Het EESA stelde dat banken die onrustige activa aan de overheid verkopen in het kader van het TARP, warrants verstrekken om ervoor te zorgen dat belastingbetalers profiteren van toekomstige groei die de banken kunnen genieten als gevolg van hun deelname aan het programma. Bovendien verplichtte de wet de president om wetgeving in te dienen om het nettoverlies voor belastingbetalers dat zich na een periode van vijf jaar voordeed, terug te verdienen van de financiële sector.

Het EESA bevatte ook bepalingen om te voorkomen dat leidinggevenden van deelnemende banken zichzelf onrechtmatig zouden verrijken. Volgens de wet zouden de banken bepaalde belastingvoordelen verliezen en in sommige gevallen gedwongen worden om de beloning van bestuurders te beperken. De EESA legde beperkingen op aan zogenaamde "gouden parachutes" door te eisen dat onverdiende bonussen van vertrekkende leidinggevenden worden terugbetaald. Ten slotte heeft de EESA een toezichtsraad opgericht om ervoor te zorgen dat de minister van Financiën niet "willekeurig" of "grillig" handelde, evenals een inspecteur-generaal om zich te beschermen tegen verspilling, fraude en misbruik. Het ministerie van Financiën moest aan het Congres rapporteren over het gebruik van de middelen en over de voortgang bij het aanpakken van de crisis.

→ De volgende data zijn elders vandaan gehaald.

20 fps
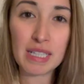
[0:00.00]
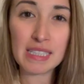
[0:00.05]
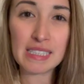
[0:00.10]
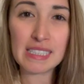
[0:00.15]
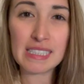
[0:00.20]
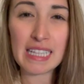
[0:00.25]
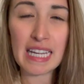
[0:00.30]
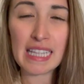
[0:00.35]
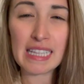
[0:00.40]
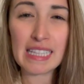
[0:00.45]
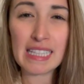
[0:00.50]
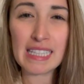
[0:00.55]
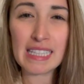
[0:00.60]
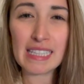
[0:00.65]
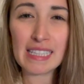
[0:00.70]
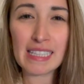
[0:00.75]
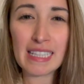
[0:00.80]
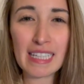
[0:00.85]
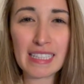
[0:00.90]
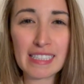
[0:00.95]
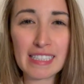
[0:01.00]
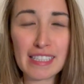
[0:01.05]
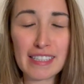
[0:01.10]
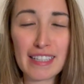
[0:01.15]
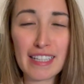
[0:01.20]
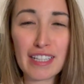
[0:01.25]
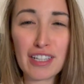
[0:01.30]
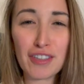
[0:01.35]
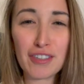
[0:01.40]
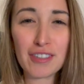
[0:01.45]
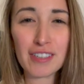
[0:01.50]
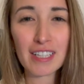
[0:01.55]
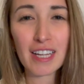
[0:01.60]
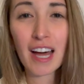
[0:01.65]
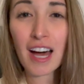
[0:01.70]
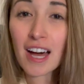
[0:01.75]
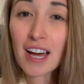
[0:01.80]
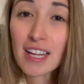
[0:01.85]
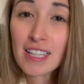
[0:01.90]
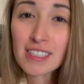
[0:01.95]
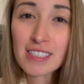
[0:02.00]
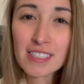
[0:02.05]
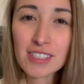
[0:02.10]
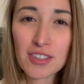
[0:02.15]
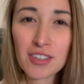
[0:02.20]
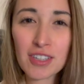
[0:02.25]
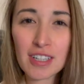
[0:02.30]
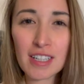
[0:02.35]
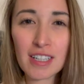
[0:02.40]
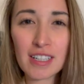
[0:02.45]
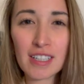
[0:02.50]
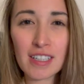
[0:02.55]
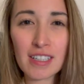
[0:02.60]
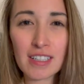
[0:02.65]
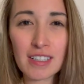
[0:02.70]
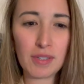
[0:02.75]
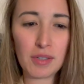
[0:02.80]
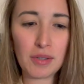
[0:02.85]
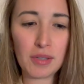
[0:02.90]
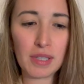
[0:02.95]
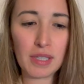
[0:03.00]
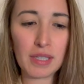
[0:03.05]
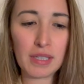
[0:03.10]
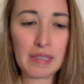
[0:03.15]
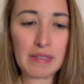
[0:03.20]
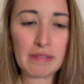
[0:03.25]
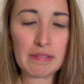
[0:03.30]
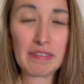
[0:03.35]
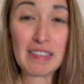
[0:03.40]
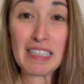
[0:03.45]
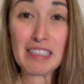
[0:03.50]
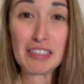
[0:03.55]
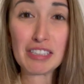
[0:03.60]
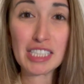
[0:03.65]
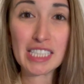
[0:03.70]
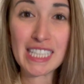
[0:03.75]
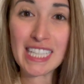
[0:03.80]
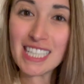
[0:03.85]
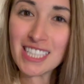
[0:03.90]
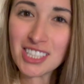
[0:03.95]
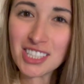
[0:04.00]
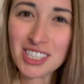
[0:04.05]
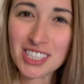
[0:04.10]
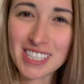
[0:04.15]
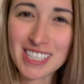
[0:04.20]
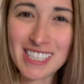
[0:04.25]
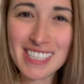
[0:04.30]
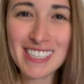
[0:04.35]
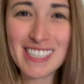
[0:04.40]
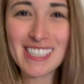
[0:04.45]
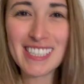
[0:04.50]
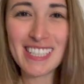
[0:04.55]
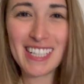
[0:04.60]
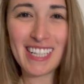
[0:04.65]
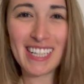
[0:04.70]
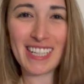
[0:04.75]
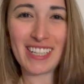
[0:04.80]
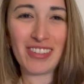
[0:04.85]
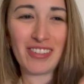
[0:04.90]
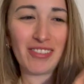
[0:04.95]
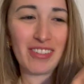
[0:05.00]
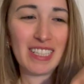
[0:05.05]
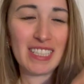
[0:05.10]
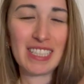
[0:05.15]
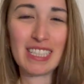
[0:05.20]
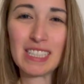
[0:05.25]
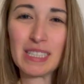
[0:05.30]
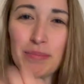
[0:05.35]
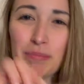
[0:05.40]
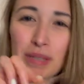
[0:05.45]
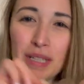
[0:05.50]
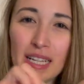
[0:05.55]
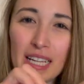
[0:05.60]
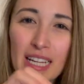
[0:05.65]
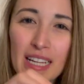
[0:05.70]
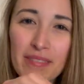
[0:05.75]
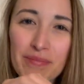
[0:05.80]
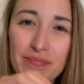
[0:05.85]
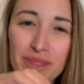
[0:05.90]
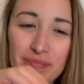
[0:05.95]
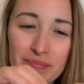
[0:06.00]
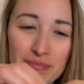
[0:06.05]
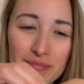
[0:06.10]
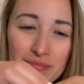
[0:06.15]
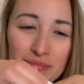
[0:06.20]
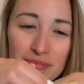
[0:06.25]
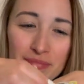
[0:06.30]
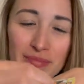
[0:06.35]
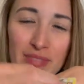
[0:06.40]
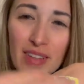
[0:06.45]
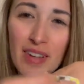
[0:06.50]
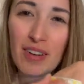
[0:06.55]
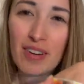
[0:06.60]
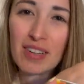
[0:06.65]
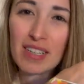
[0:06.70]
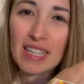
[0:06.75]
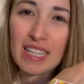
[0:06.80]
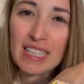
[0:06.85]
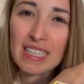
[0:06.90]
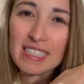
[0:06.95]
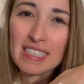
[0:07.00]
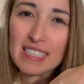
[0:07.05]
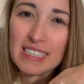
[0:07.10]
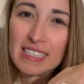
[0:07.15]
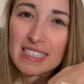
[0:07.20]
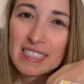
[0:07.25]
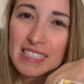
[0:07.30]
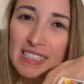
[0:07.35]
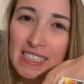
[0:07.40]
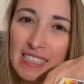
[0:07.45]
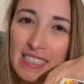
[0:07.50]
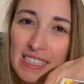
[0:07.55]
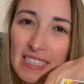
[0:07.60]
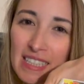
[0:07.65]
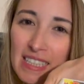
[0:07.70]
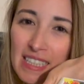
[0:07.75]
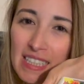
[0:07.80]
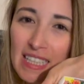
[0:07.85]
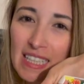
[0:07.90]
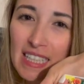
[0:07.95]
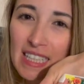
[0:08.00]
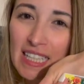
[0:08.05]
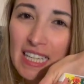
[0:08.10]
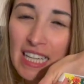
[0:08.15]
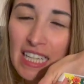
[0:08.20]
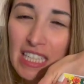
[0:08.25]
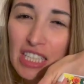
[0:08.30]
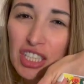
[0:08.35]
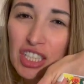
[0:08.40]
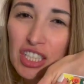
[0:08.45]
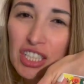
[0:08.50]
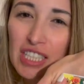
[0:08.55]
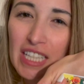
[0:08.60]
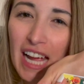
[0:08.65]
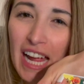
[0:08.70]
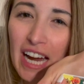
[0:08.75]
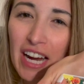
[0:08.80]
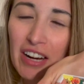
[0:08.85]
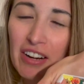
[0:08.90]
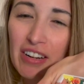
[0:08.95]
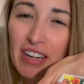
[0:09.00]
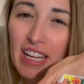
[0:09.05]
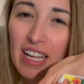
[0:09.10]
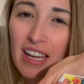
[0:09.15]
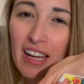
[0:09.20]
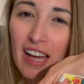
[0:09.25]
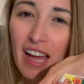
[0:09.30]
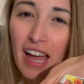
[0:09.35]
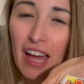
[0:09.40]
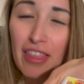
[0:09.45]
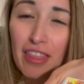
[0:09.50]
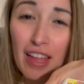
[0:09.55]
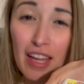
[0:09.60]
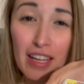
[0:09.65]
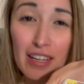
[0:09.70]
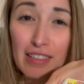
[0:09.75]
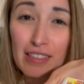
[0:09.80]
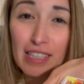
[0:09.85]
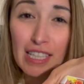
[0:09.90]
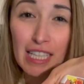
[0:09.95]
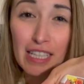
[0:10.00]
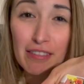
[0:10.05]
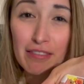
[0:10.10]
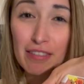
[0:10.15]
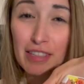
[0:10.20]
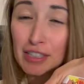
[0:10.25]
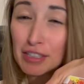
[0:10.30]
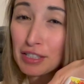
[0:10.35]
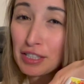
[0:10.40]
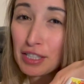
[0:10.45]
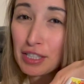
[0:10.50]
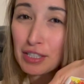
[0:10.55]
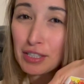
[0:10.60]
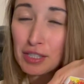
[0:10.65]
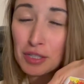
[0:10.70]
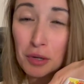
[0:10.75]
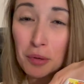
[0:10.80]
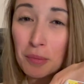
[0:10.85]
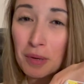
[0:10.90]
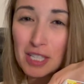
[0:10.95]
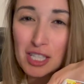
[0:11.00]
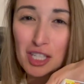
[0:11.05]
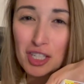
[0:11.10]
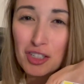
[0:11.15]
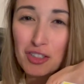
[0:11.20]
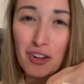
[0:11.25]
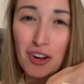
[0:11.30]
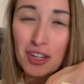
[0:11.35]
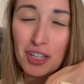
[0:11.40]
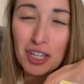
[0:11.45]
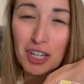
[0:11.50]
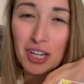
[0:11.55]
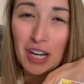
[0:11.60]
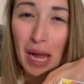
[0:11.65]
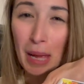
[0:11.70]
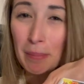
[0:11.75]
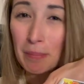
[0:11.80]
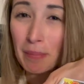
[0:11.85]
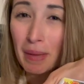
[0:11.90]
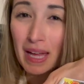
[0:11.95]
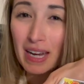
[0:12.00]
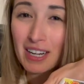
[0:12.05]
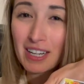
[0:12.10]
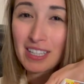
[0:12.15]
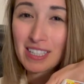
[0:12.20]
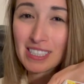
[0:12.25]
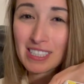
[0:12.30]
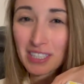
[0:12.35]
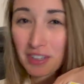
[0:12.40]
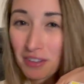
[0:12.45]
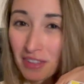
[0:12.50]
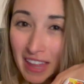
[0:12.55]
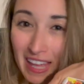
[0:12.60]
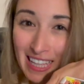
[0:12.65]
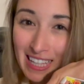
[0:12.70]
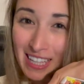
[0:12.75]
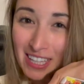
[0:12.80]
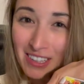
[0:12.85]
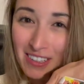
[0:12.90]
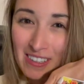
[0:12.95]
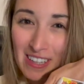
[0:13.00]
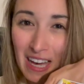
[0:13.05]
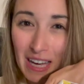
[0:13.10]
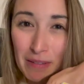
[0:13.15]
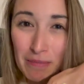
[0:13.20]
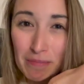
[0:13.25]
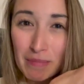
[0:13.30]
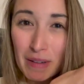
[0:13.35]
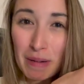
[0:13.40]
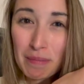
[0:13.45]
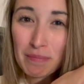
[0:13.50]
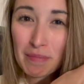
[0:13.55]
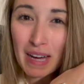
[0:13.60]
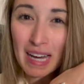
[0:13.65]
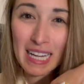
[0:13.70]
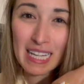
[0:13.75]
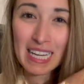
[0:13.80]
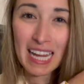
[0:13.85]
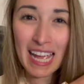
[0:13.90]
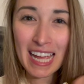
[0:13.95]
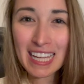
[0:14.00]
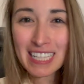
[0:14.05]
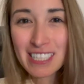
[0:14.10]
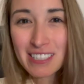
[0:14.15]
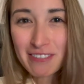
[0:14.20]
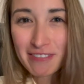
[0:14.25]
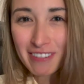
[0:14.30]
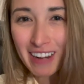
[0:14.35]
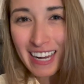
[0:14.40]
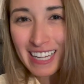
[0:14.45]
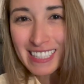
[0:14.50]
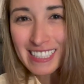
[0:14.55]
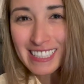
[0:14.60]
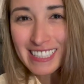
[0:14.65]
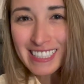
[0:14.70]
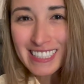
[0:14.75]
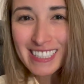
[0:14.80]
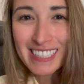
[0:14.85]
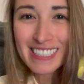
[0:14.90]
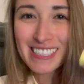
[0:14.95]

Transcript: Stanley gets a little cut or feels injured, we just put it on his injured area, and then he feels so much stronger and better. So thank you, ANPANMAN and friends.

Paulson was aanvankelijk van plan zijn aankopen onder de EESA te beperken tot door hypotheek gedekte effecten en andere onrustige activa. In de dagen direct na de wet werd het echter steeds duidelijker dat deze aanpak alleen de liquiditeit op de kredietmarkt niet snel genoeg zou herstellen om extra bankfalen en verdere schade aan de economie te voorkomen. Na ontmoetingen in Washington met ministers van Financiën uit andere lidstaten van de Wereldbank en het Internationaal Monetair Fonds, kondigden Paulson en Bush plannen aan om onmiddellijk $ 250 miljard te gebruiken om aandelen in onrustige banken te kopen, een actie die bedoeld was om hun kapitaalbasis rechtstreeks uit te breiden, zodat ze zou zo snel mogelijk weer kunnen gaan lenen.

Aanhangers van het EESA voerden aan dat de handeling noodzakelijk was om onmiddellijke bijstand aan huiseigenaren uit te breiden en het vertrouwen in de financiële markten te herstellen, waardoor de ineenstorting van het financiële systeem en een diepe recessie werden voorkomen. Tegenstanders waren van mening dat het EESA vaag was geformuleerd, dat het de minister van Financiën te veel macht had gegeven, dat het te duur was en dat het ten onrechte ten goede kwam aan investeerders, terwijl het de onmiddellijke crisis of de potentiële langetermijneffecten op de economie niet aanging.